> TASK OBJECTIVE
Leave out pictures; repeat exactly the lines from the "(1.00 s to 2.00 s)" line through the last of the data below.

• • • • • • •

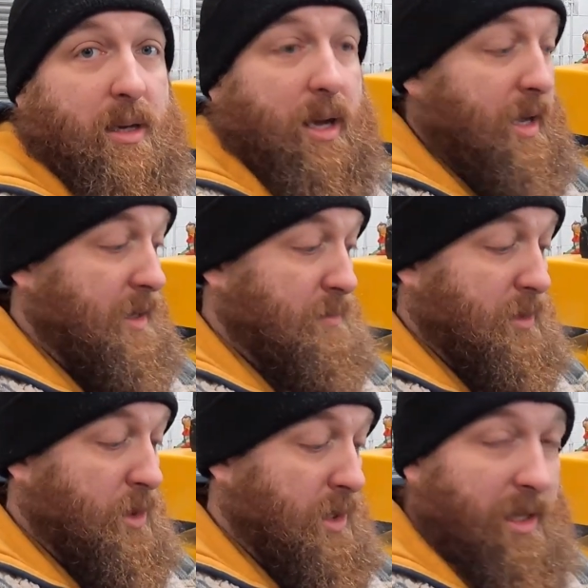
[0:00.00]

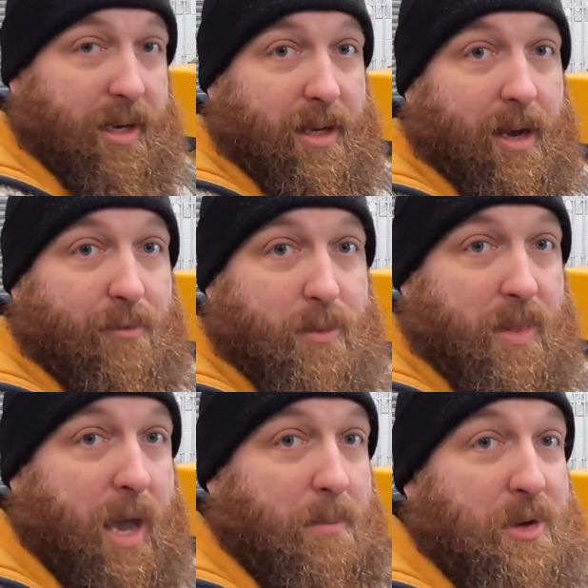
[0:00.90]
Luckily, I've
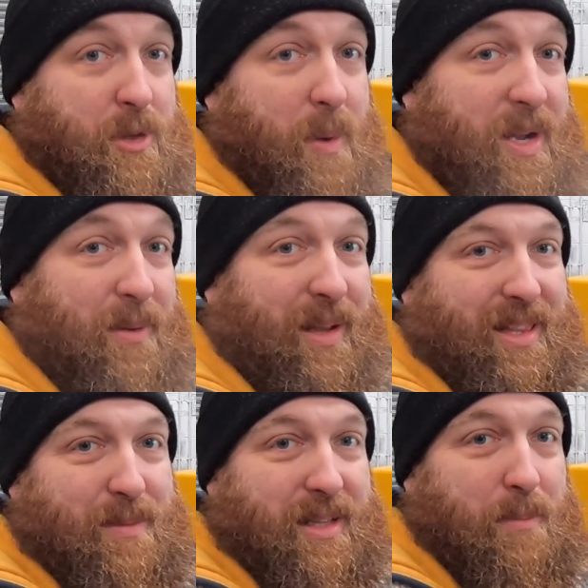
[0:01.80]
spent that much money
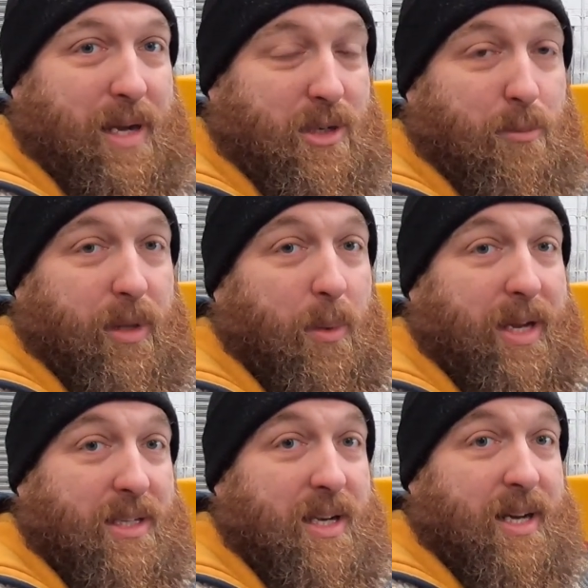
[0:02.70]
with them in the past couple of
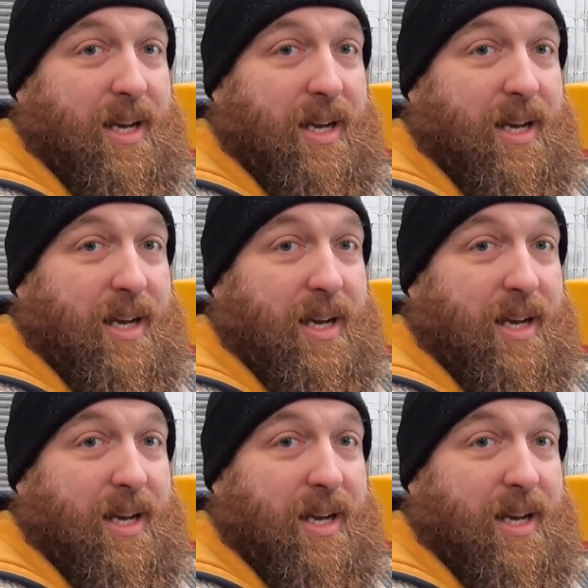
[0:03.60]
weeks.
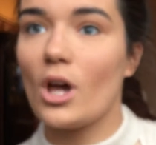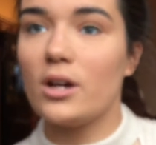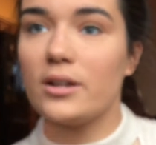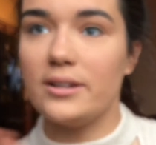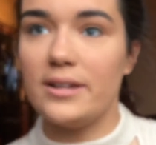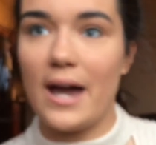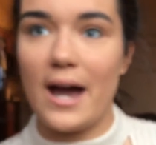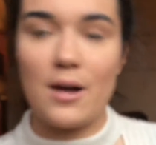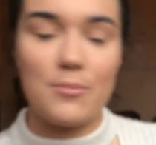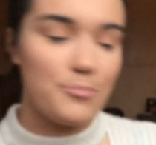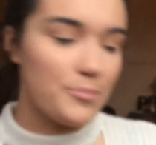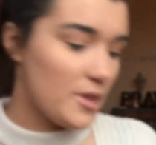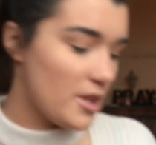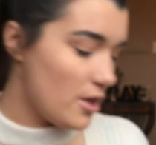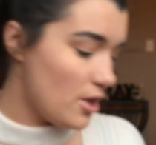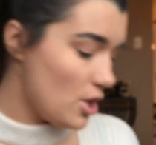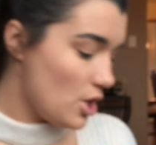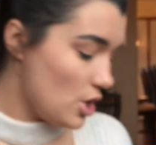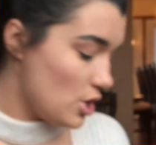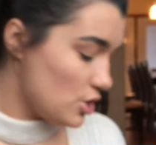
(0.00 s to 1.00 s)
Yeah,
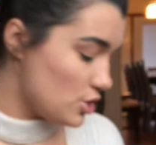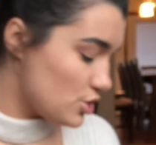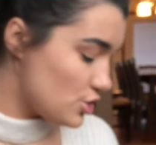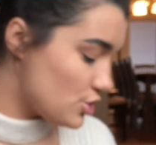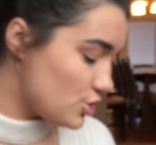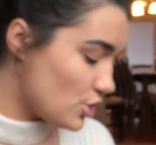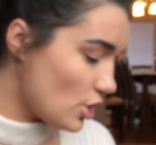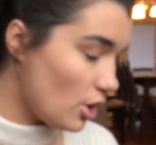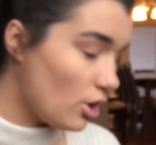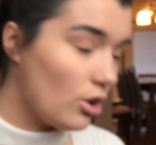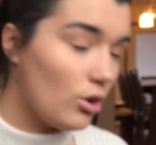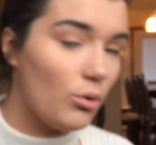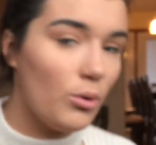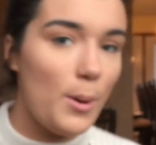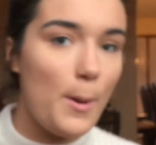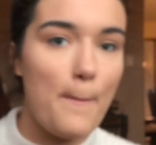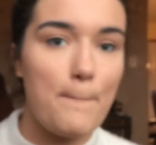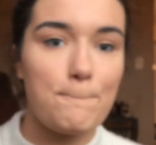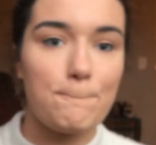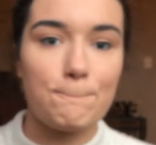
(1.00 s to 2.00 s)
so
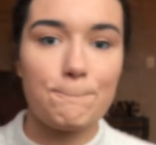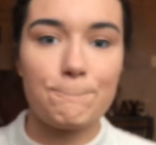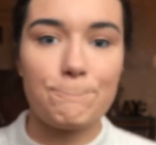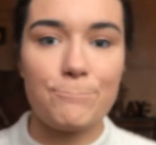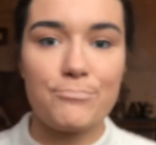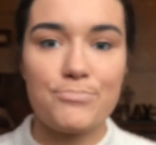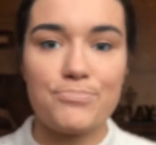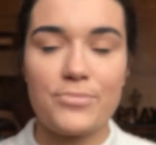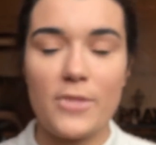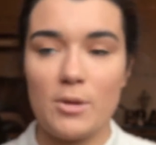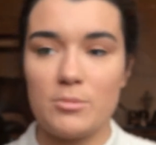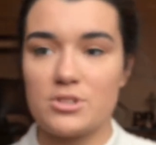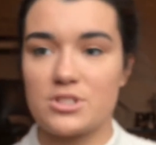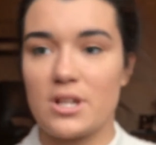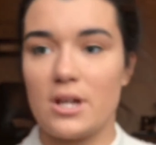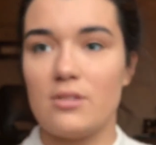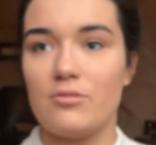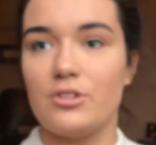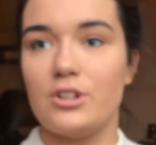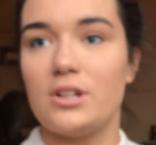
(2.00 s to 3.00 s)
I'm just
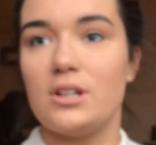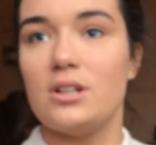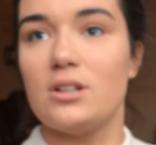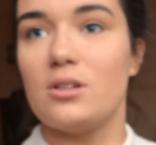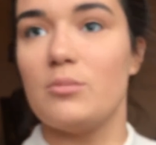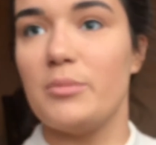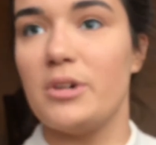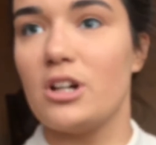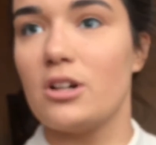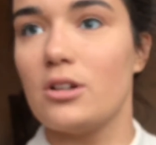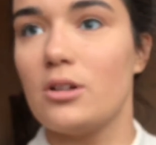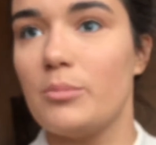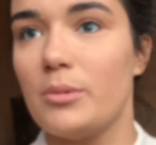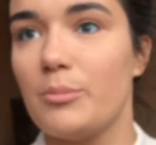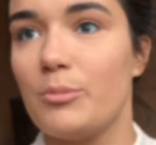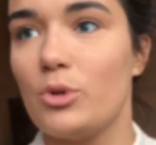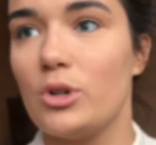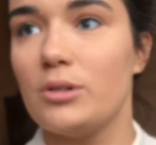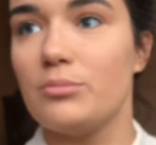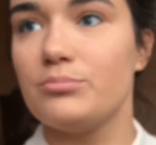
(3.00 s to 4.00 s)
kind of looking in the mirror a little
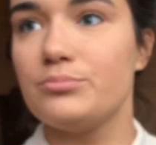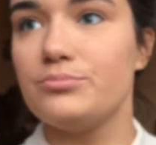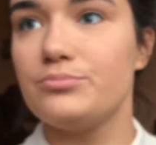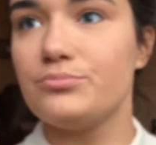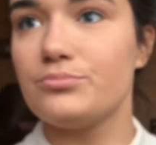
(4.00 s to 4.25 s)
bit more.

• • • • • • •

> YOUR RESPONSE
(1.00 s to 2.00 s)
so
(2.00 s to 3.00 s)
I'm just
(3.00 s to 4.00 s)
kind of looking in the mirror a little
(4.00 s to 4.25 s)
bit more.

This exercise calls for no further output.